We’ve gathered together some FAQs all about the updates to Section 33 of the NDIS Act.
See below for some common queries we’ve been receiving from service providers and support coordinators.
Funding periods
Does the funding period rollover and are the funds available to use later?
Unused funds from one funding period can be used in the next, however must be within the same plan period. Unused funds from a previous plan do not carry over to a new plan.
Do all invoices need to be invoiced in line with plan periods?
Yes. However, we also understand that some providers will be operating without visibility as to whether a plan has funding periods, and what those periods and amounts are. The NDIA recently stated that:
… ‘Communicate with a participants’ support providers that if they deliver supports outside of these funding periods, they may not be able to be paid for the services delivered, even if there is remaining total funding in the Participants Plan’.

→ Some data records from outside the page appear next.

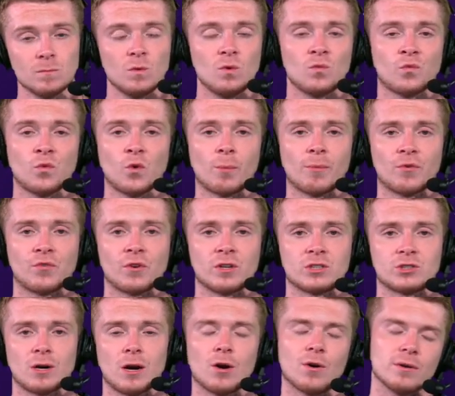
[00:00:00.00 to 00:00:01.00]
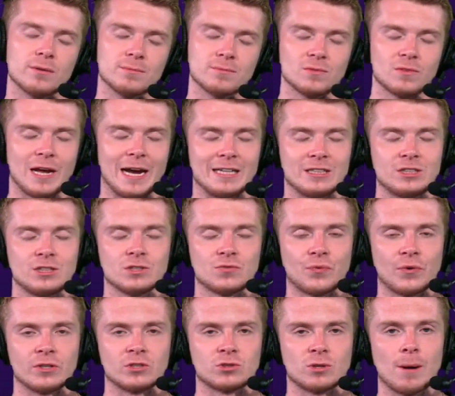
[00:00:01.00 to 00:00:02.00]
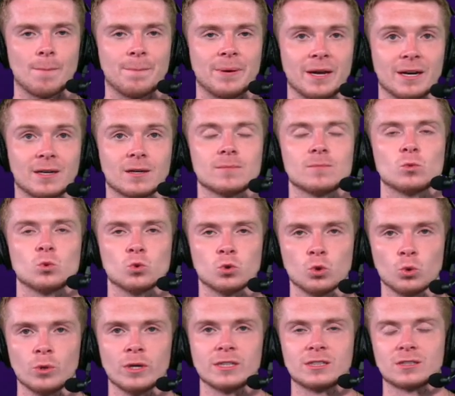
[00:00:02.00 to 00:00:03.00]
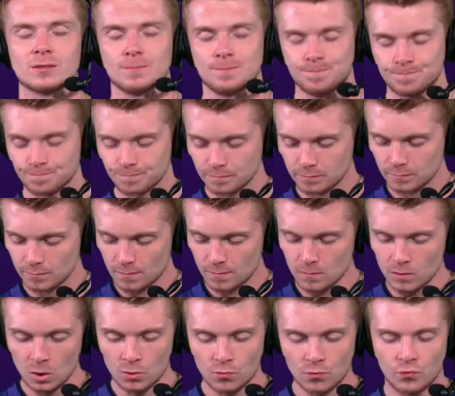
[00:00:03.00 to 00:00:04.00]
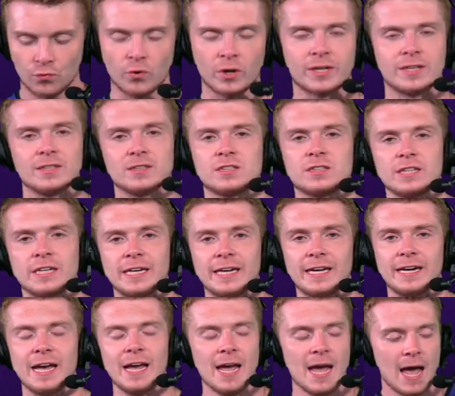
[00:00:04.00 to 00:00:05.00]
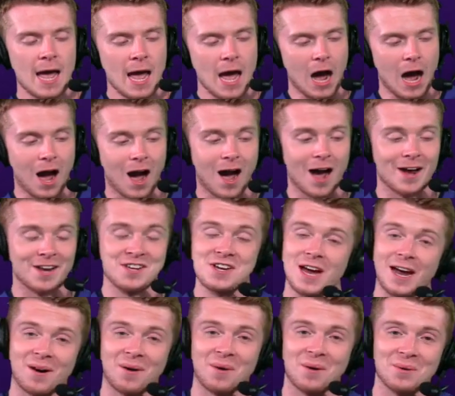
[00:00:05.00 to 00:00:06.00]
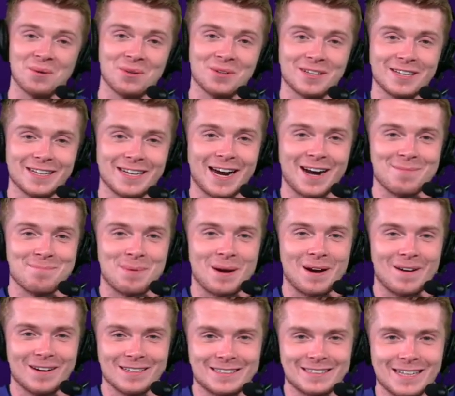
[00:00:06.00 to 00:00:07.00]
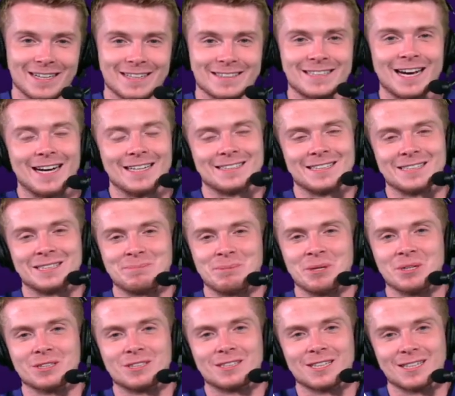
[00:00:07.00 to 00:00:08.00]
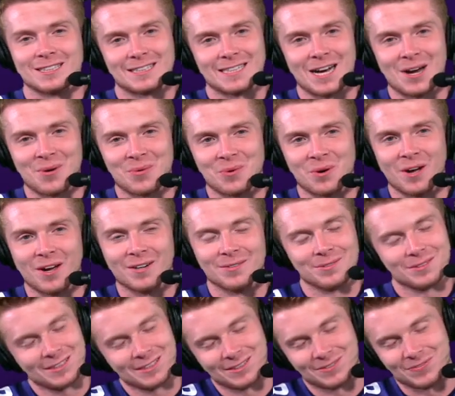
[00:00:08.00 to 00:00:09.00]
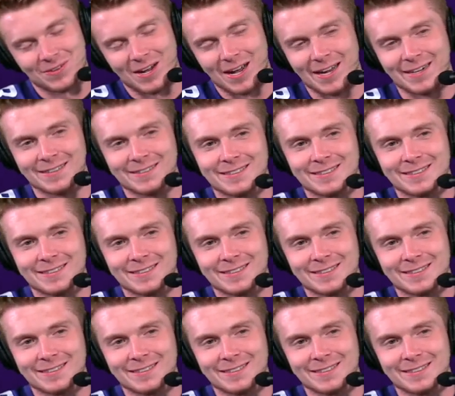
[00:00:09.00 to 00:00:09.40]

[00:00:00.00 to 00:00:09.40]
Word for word: former first round, or last year's first round pick, Lewis freaking Cine. He got hurdled. He got embarrassed on the Tajay Spears touchdown run, which is fine. It's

… ‘Communicate with a participants’ support providers that they may need to change the way they invoice and the information contained on their invoices to align with these new funding periods’.

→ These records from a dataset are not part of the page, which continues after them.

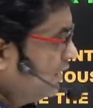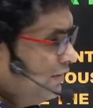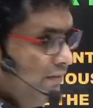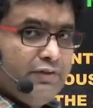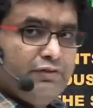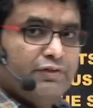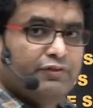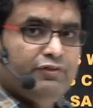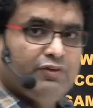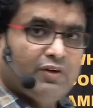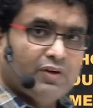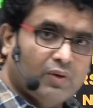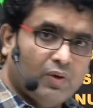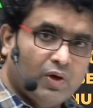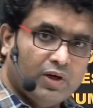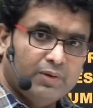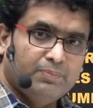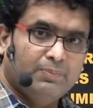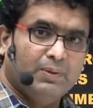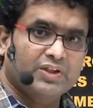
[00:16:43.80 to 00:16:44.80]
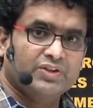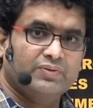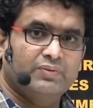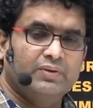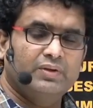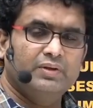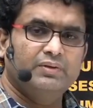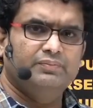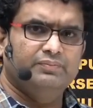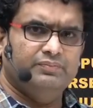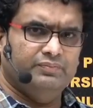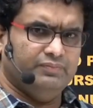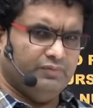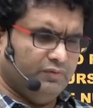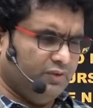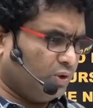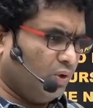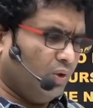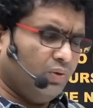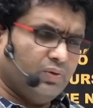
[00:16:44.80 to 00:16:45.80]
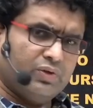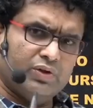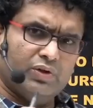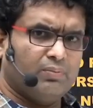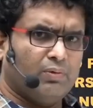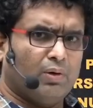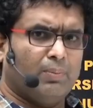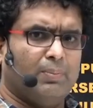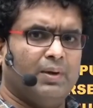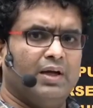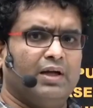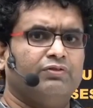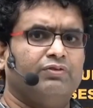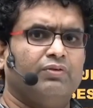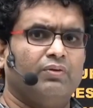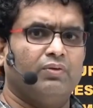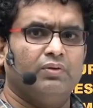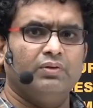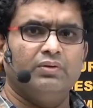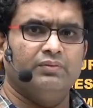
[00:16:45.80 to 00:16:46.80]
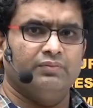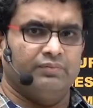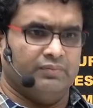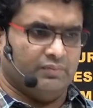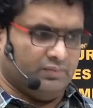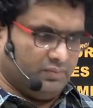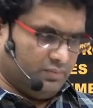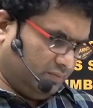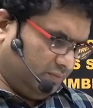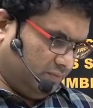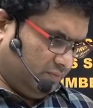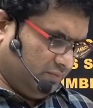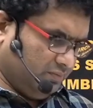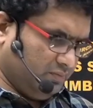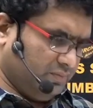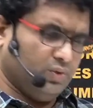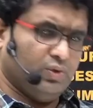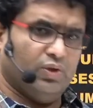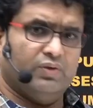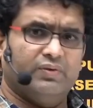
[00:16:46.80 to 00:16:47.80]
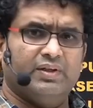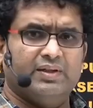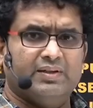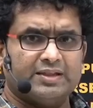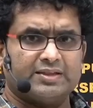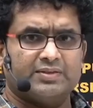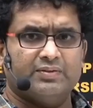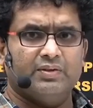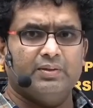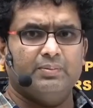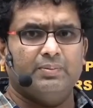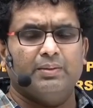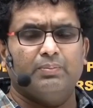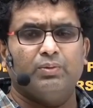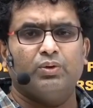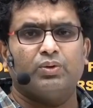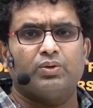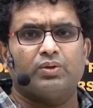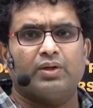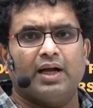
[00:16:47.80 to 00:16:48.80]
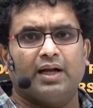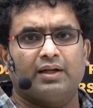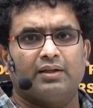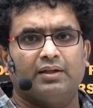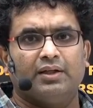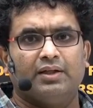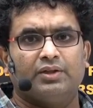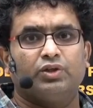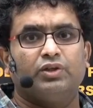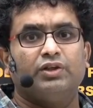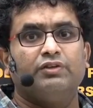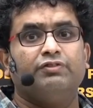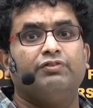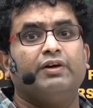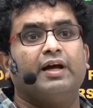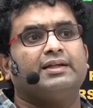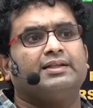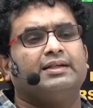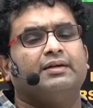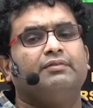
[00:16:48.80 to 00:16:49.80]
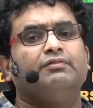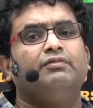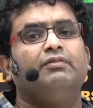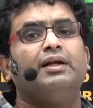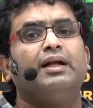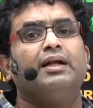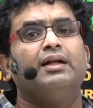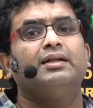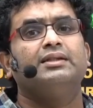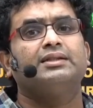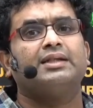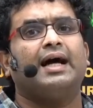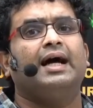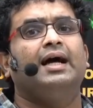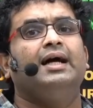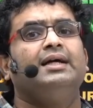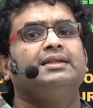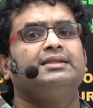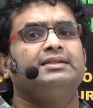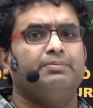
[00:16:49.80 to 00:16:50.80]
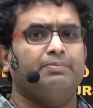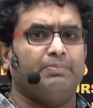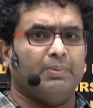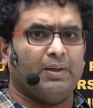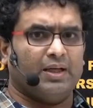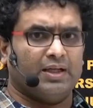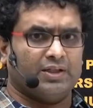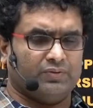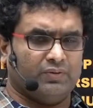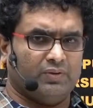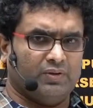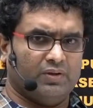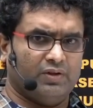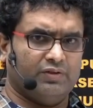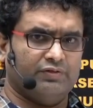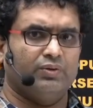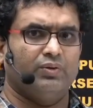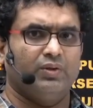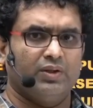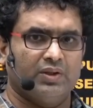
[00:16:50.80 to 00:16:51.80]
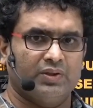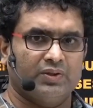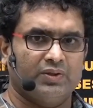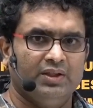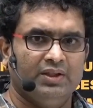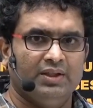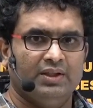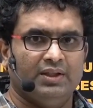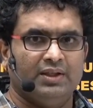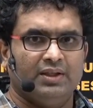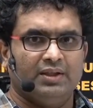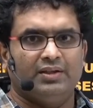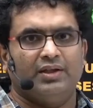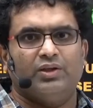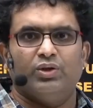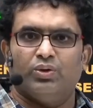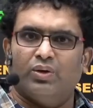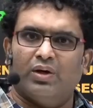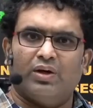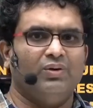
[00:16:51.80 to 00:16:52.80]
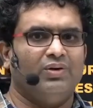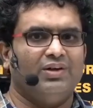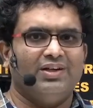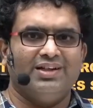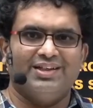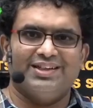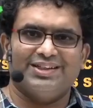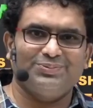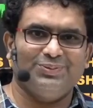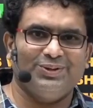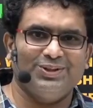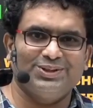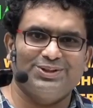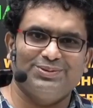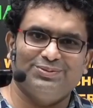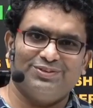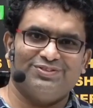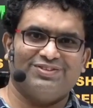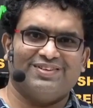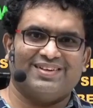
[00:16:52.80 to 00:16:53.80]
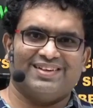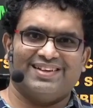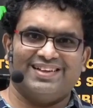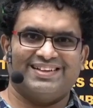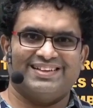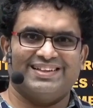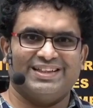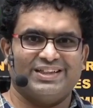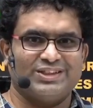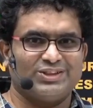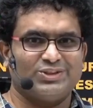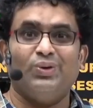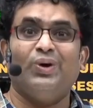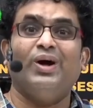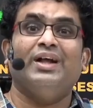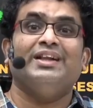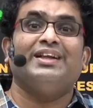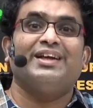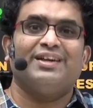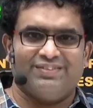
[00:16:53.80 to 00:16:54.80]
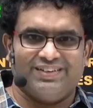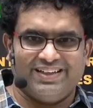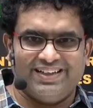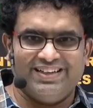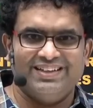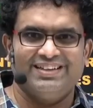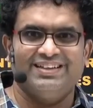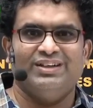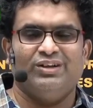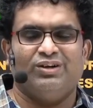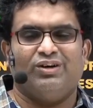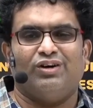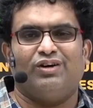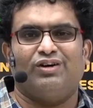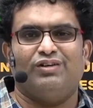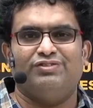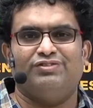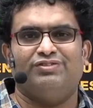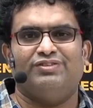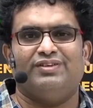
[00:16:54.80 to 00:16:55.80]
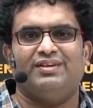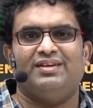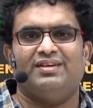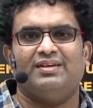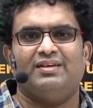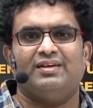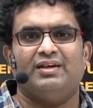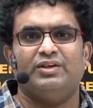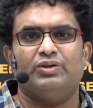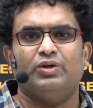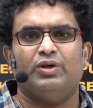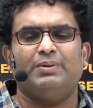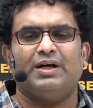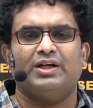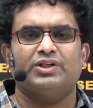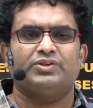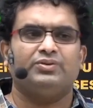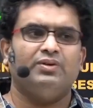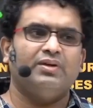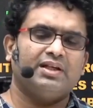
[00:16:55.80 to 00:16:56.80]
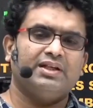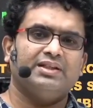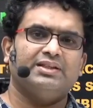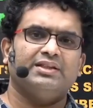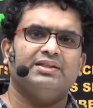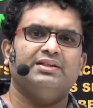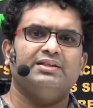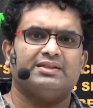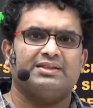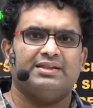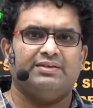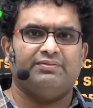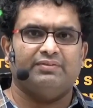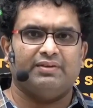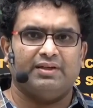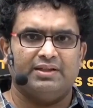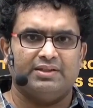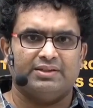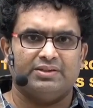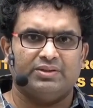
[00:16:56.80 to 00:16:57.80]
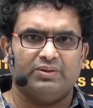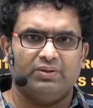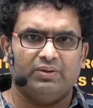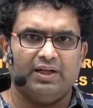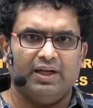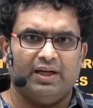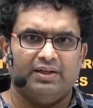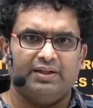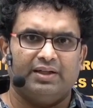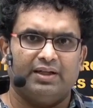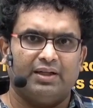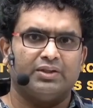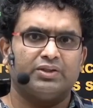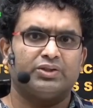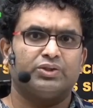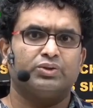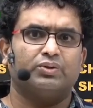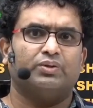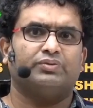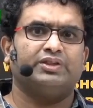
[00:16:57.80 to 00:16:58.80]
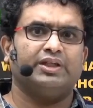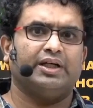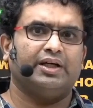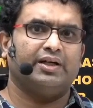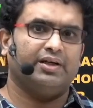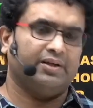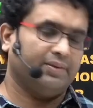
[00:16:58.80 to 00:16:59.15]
if you forgot password, without your mobile phone, no one else will be able to crack that. So if someone else has the password of yours, then you are only responsible for that. There is no other way of your password reaching someone else, okay, until unless you have shared.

Source: www.intermediaries.org.au/news/section-33-ndis-plan-funding-periods/
If an invoice covers dates over two funding periods and the earlier funding period has exhausted, will the entire invoice be rejected? Or would it be partially paid?
The invoice will fully reject – and will require an amended invoice to be issued.
If funding is exhausted in a previous funding period, can this be paid in the next funding period if services/supports delivered align with the previous funding period?
Expectation is no.
Therapy Supports
How do travel cap limits work?
Therapy providers can keep claiming for travel time in both directions, up to the usual limits:
- 30 minutes each way in metro areas (MMM1–3)
- 60 minutes each way in regional areas (MMM4–5)
Travel in remote (MMM-6) and very remote (MMM-7) price limits are not subject to time limit caps. Remote and very remote loadings of 40% and 50% respectively remain unchanged.
It’s important that travel time and therapy time is shown separately on invoices. Claims for travel in respect of a support must be made separately to the claim for the primary support (the support for which the travel is necessary) using the same line item as the primary support and the “Provider Travel” option in the myplace portal (p23 of PAPL).
Source: www.ndis.gov.au/news/10827-travel-claiming-rules-gap-fees-and-other-costs
Does the 50% rate apply to other providers both in CB and Core?
No change to how non-therapy providers claim for travel.